Lindsay Virgilio [Square]

Lindsay Virgilio

Kingston University London (2024)

Supervisor(s)

Professor Sara Upstone

Thesis

Party Girl Gets Sick: Using Autofiction to Navigate Modern Issues of Identity and Illness

About

The contemporary moment is one in which Generation Z (those born between the mid-1990s and mid 2010s) are experiencing a coming of age defined by global crisis; our transition to adulthood is shaped by post-pandemic workplaces and relationships, and unprecedented rates of depression and anxiety. We are dealing with twenty-first century illnesses, ecological peril, financial instability, and complex new systems of social interaction.

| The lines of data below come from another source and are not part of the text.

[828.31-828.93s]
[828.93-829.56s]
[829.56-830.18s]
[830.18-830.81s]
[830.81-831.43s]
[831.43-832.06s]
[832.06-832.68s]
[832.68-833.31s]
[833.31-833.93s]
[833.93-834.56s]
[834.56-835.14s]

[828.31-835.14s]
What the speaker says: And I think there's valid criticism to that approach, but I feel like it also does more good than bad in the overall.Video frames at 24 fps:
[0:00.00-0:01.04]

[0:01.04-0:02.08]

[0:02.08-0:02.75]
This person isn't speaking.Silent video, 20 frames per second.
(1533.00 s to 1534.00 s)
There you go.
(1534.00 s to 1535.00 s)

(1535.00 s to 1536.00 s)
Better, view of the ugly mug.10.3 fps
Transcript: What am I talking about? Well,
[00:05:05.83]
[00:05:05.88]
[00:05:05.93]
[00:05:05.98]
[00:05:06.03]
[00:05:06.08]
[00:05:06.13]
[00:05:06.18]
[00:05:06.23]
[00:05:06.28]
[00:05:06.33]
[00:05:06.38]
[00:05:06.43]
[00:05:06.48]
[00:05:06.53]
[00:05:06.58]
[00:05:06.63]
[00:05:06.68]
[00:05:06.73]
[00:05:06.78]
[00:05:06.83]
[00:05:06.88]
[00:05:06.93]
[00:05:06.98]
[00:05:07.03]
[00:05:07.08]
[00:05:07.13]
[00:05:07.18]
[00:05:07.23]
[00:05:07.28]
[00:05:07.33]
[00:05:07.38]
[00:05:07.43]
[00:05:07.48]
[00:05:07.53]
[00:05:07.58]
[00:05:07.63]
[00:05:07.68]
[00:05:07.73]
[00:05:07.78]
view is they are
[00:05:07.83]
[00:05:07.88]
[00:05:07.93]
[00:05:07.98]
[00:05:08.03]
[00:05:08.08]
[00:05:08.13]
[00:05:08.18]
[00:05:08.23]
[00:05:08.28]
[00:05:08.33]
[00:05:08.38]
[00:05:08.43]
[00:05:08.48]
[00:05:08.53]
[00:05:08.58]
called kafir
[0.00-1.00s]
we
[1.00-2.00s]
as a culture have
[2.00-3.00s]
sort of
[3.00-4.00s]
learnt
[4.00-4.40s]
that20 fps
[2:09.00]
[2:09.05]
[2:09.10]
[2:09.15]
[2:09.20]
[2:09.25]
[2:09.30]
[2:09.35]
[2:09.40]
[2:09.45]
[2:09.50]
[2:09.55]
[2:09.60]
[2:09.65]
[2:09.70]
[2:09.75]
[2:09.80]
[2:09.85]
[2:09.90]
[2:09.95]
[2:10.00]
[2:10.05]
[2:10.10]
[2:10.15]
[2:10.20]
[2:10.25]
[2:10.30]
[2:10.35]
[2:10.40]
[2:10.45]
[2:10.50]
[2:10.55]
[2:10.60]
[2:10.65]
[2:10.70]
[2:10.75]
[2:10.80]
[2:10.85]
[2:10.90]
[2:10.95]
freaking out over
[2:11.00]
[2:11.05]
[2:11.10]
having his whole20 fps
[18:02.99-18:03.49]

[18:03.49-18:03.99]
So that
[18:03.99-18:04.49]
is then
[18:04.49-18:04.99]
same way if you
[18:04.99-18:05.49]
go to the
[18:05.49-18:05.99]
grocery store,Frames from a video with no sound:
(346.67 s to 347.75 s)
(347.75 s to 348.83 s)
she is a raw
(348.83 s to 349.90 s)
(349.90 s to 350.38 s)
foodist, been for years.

Through interrelated elements, this creative writing PhD aims to examine how autofiction is uniquely positioned to investigate these challenges. Exploring the intensified experience of coming of age in a space of crisis, I look at how autofiction can both capture the Gen Z experience and connect readers to large scale societal themes through personal narrative. The research consists of formally experimental autofiction, ‘Party Girl Gets Sick’, which is the story of my mental and physical health journey, beginning from March 2020 and ending in September of 2021, a period in which I was debilitated by a Small Intestinal Bacterial and Fungal Overgrowth infection, which forced me to stop my life and reconsider everything I knew about health. Through autofiction, I examine how physical and mental illness is entwined with the degradation of the environment and the food system. I also investigate how these issues intersect with questions of sexual politics and youth culture. Alongside the creative component, I will critically examine how autofiction – in particular strategies such as non-linear form and the use of non-fiction reference points – serve to construct empathy between the individual’s experience and wider social and political imperatives, addressing what Ghosh has called the ‘derangement of scale’ of contemporary experience. Building on ideas of evocative autoethnography and new sincerity in fiction, I position my work as an intervention into issues such as apathy, polarization, and ‘Apocalypse fatigue’ that are shaping youth experience.